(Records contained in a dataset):
--------------------------------

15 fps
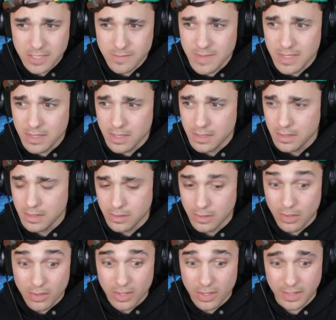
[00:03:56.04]
this mean that
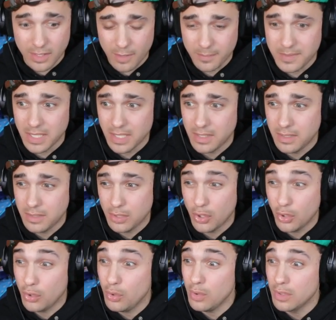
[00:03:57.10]
you're adopted
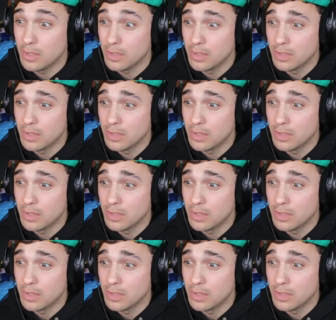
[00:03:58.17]
too?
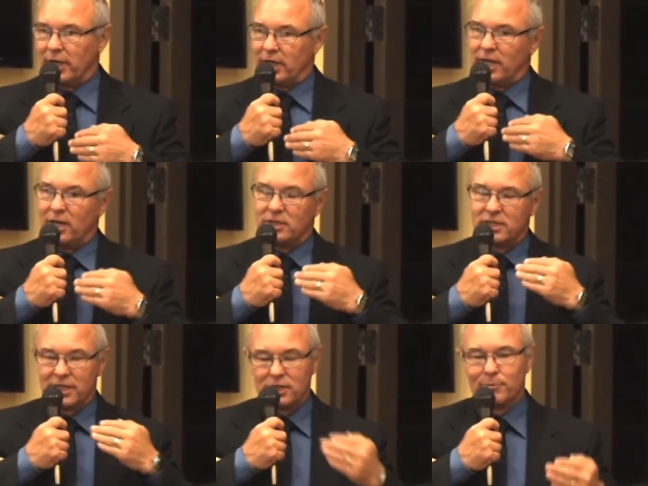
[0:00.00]
in a
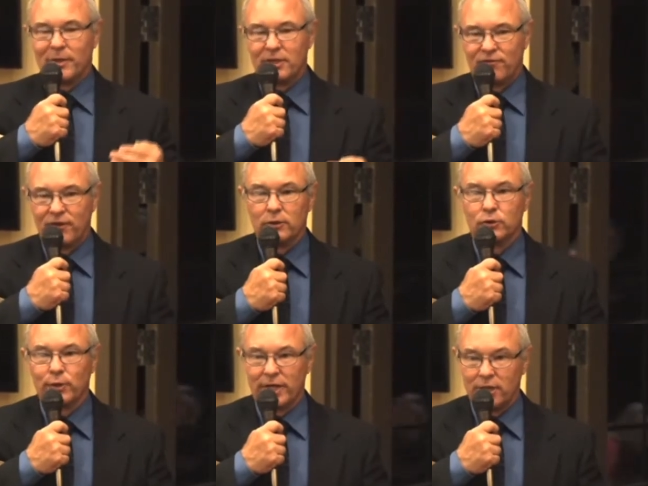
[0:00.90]
6-month field
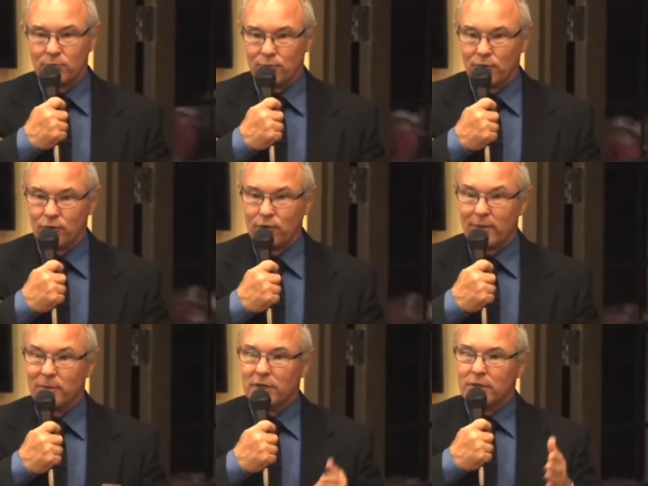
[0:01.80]
training program.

--------------------------------

Reproduce all of the records above exactly, but exclude the pictures.

15 fps
[00:03:56.04]
this mean that
[00:03:57.10]
you're adopted
[00:03:58.17]
too?
[0:00.00]
in a
[0:00.90]
6-month field
[0:01.80]
training program.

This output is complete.